Regardez d’abord autour de vous
À remarquer
- La Renterey, dite Chambre suédoise, à deux étages
- L’arche ouverte au-dessus de l’escalier
- L’arche murée
- Les gonds métalliques des portes
L’histoire du lieu
Un bâtiment de deux étages enjambe le sommet de la descente Priamskoï. L’une de ses arches laisse passer l’escalier, l’autre est murée ; dans la maçonnerie subsistent des gonds métalliques auxquels étaient suspendues les portes de la forteresse. C’est ici qu’on fermait la principale montée de la ville basse vers le kremlin de Tobolsk.
À la fin du dix-septième siècle, Semion Remezov, dessinateur de Tobolsk et responsable des constructions en pierre, reçut la mission de fortifier ce passage. Il conçut des portes à trois ou quatre niveaux : un passage carrossable en bas, des salles au-dessus, puis une haute tour coiffée d’un toit en tente et d’un aigle bicéphale. La tour devait accueillir tous ceux qui montaient vers le kremlin de Tobolsk et protéger le faubourg au pied de la montagne.
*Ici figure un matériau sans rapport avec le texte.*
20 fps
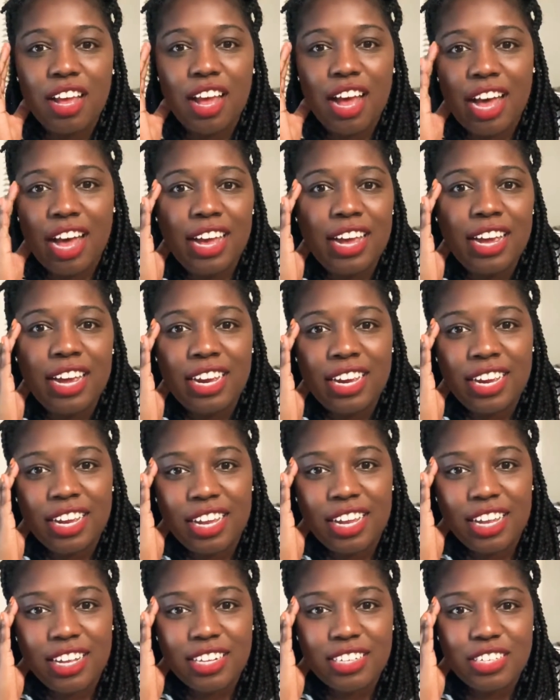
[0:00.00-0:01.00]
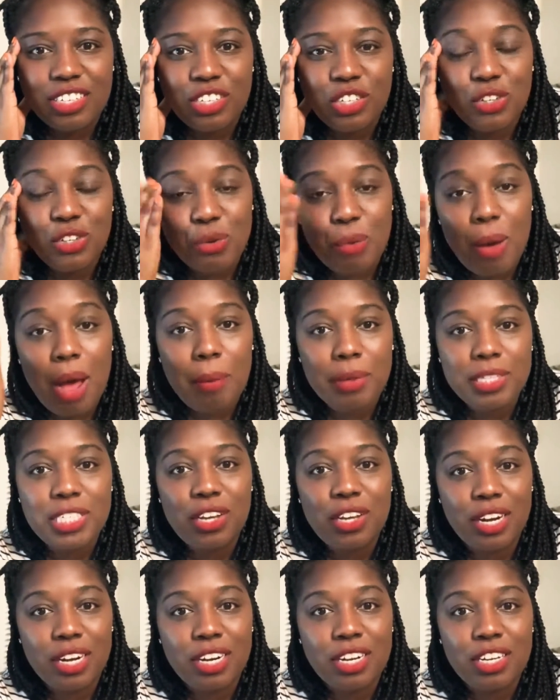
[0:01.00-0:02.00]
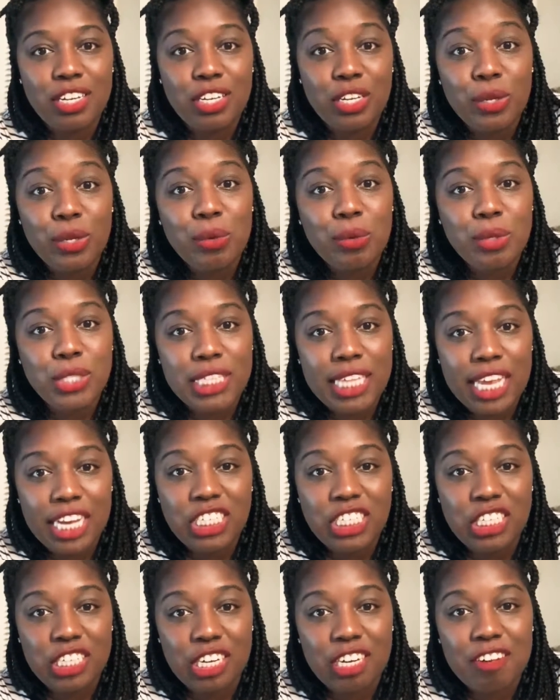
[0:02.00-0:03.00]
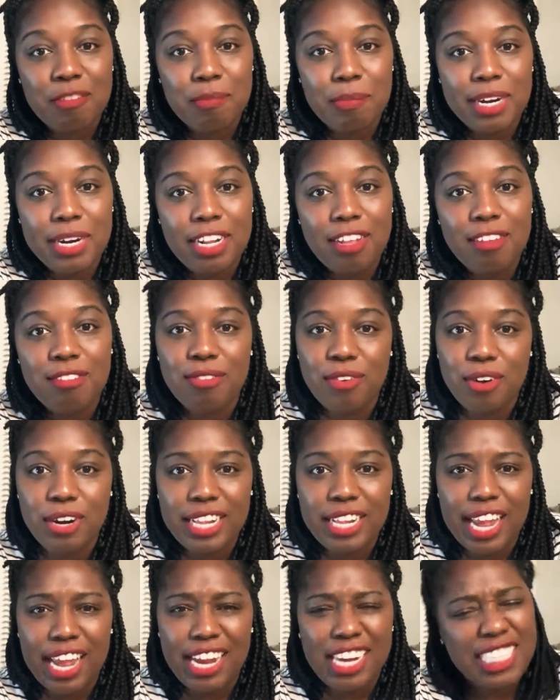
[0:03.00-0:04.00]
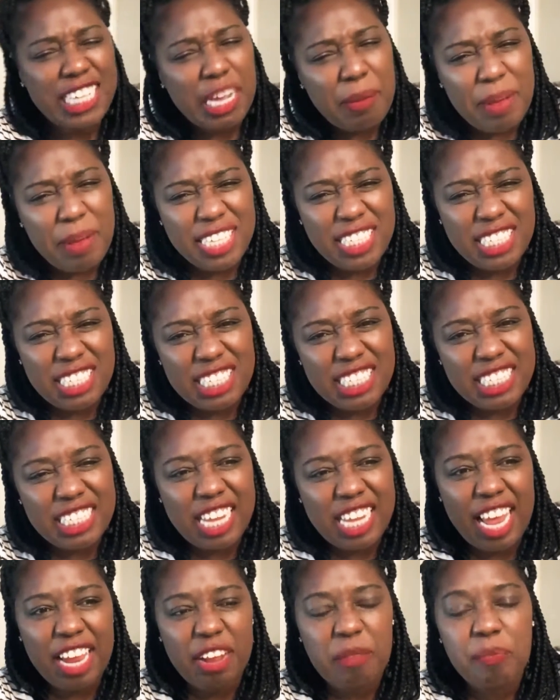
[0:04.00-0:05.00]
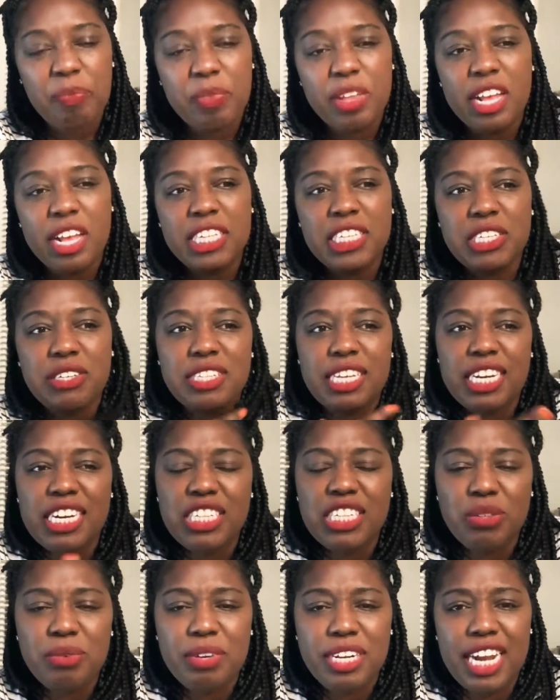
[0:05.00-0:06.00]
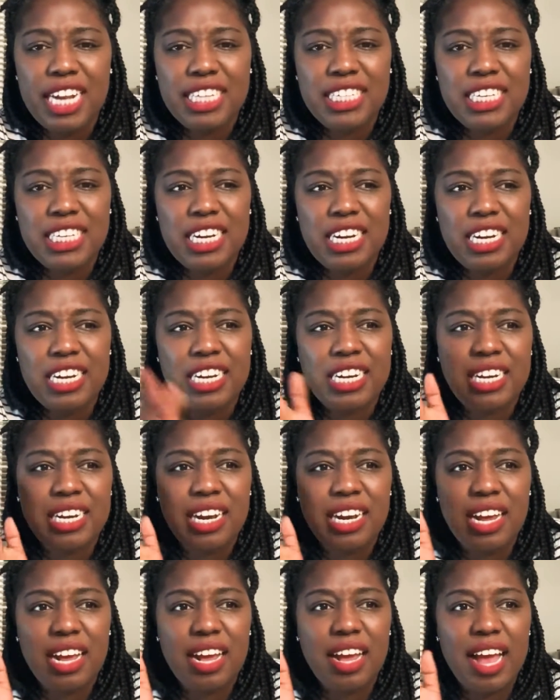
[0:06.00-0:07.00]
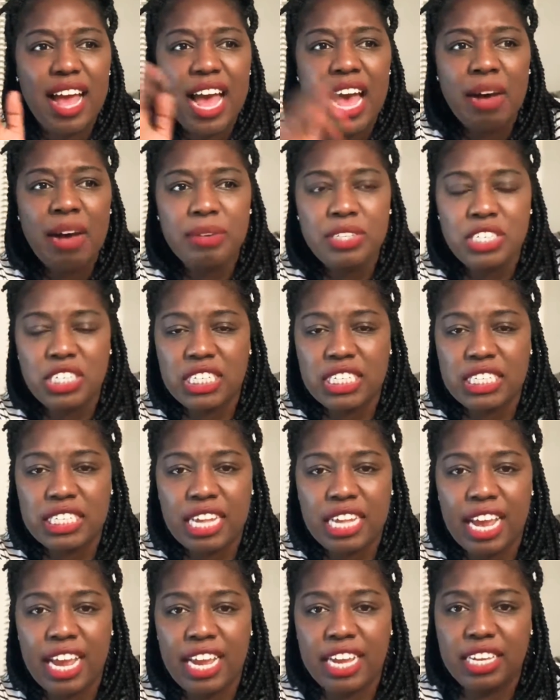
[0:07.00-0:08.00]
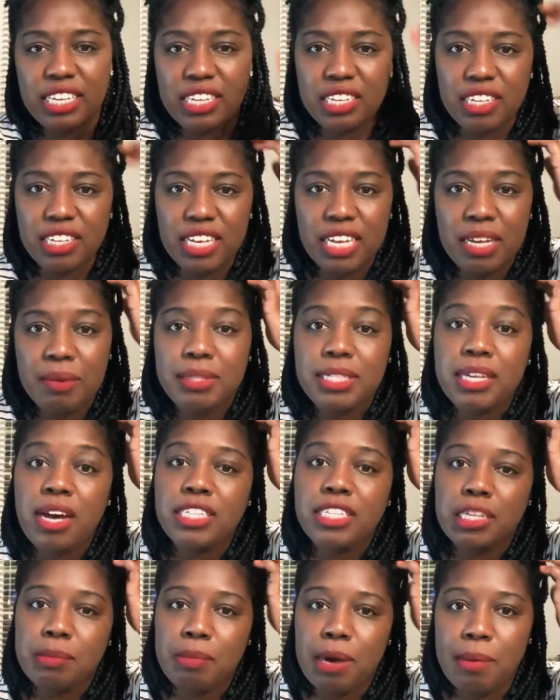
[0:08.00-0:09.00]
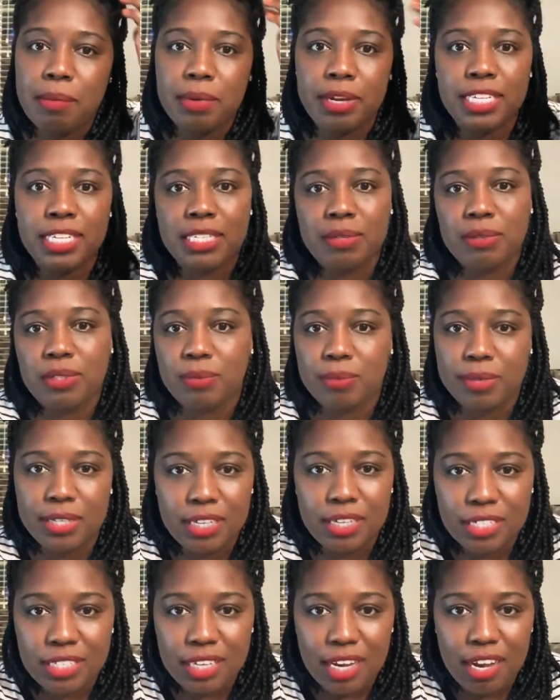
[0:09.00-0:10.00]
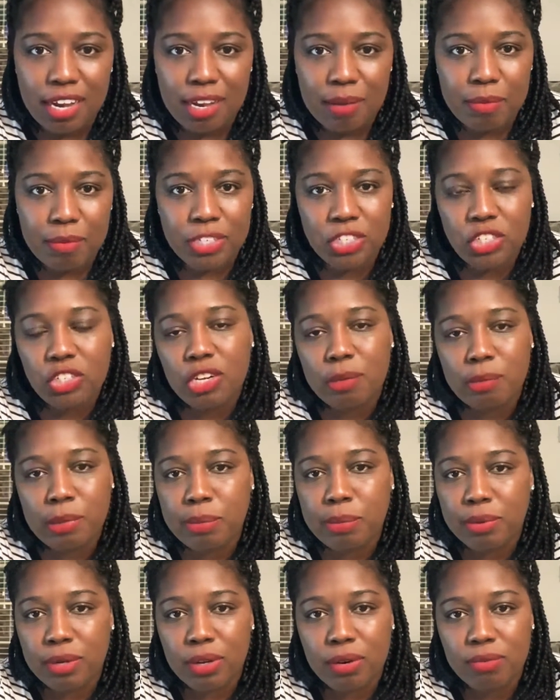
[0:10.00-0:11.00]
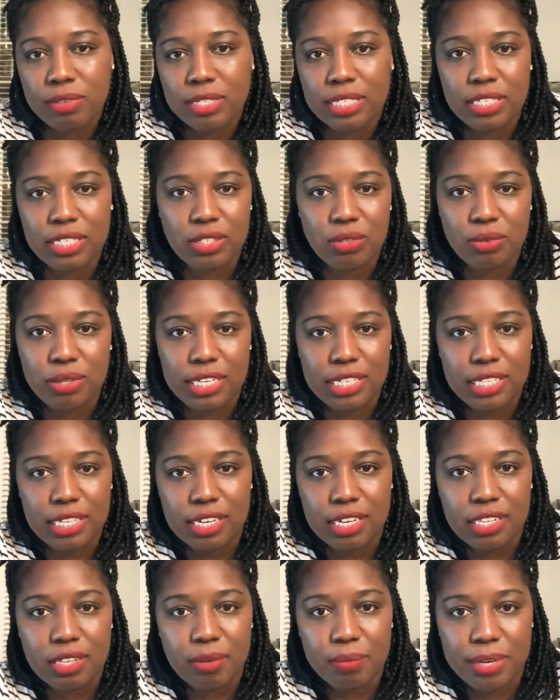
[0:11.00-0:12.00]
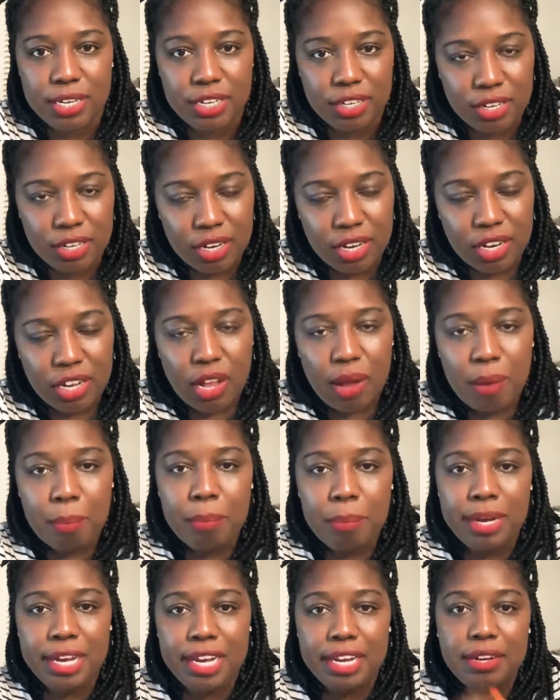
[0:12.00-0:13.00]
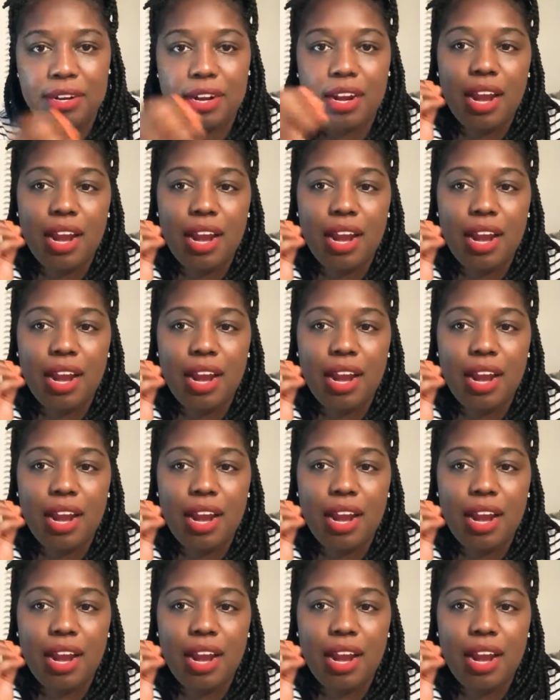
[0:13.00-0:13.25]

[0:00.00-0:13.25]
I knew I was gonna use that chunk of money for that. Does that make sense? Like, so at the end of 2018, I was just like, it was also probably because it was winter time, because, you know, people don't really do anything in the winter. But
La construction ne commença que sous le premier gouverneur de Sibérie, Matveï Gagarine. Il s’employait à poursuivre le grand chantier de pierre de Tobolsk et y recrutait des hommes même après que, en mille sept cent quatorze, la construction en pierre eut été interdite partout sauf à Saint-Pétersbourg. Gagarine y transférait des prisonniers de guerre de l’armée suédoise depuis les usines de l’Oural. Ces soldats et officiers se retrouvèrent en Sibérie après les batailles de la Grande guerre du Nord et voulaient survivre à leur captivité sans perdre le droit de rentrer chez eux.
La plupart d’entre eux travaillaient ici comme manœuvres : ils creusaient des fosses, portaient de l’eau, de la chaux, de l’argile et des briques. Les travaux étaient dirigés par un matelot prisonnier de la flotte suédoise, appelé dans les documents russes « l’architecte Iagan ». Un simple soldat avait droit à une kopeck par jour et à environ trente-neuf litres de farine de seigle par mois ; le travail était payé séparément. Piotr Ier exigeait expressément que les prisonniers travaillent en contrepartie de cette subsistance.
En mille sept cent dix-sept, ils avaient érigé deux lourdes arches et les salles situées au-dessus. La tour supérieure coiffée d’un toit en tente ne fut jamais construite. On commença à entreposer dans ces salles la rente — le cens prélevé sur les paysans —, et le bâtiment fut donc appelé la Renterey, dite Chambre suédoise. On y apportait aussi le iassak : des fourrures et d’autres objets de valeur reçus des peuples autochtones de Sibérie et destinés à être envoyés à Moscou. L’entrée étroite était à la fois une porte et un entrepôt du trésor.
En mille sept cent dix-huit, Gagarine fut rappelé pour être interrogé dans une affaire d’abus sur les fonds publics. Trois ans plus tard, il fut exécuté. Après son départ, comme s’en plaignait un représentant des prisonniers, les simples soldats cessèrent de recevoir leur paie pour leur travail.
À l’automne de cette même année mille sept cent vingt et un, la nouvelle de la paix avec la Suède arriva à Tobolsk. Les officiers partirent d’abord chez eux avec leurs familles, puis, durant l’hiver, des groupes de simples soldats partirent les uns après les autres. Beaucoup avaient vécu en Sibérie plus de dix ans. Les murs de soutènement en briques, plus bas sur la descente, apparurent plus tard, déjà au dix-huitième siècle. Ils furent construits par d’autres bâtisseurs. La trace suédoise est restée au-dessus de la toute dernière marche : les portes inachevées sont encore appelées la Chambre suédoise.
Sur place
Renterey, dite Chambre suédoise : mardi–dimanche 10:00–19:00, billet 300 roubles, caisse jusqu’à 18:30. La descente Priamskoï est fermée jusqu’au 30 octobre 2026.
Vérifié : 24 juin 2026. Vérifiez la source officielle avant votre visite.Observez la descente uniquement depuis le côté accessible et suivez les indications à jour : l’état des passages escarpés peut changer. Le nombre exact de marches est ici moins fiable que la légende urbaine elle-même sur le comptage.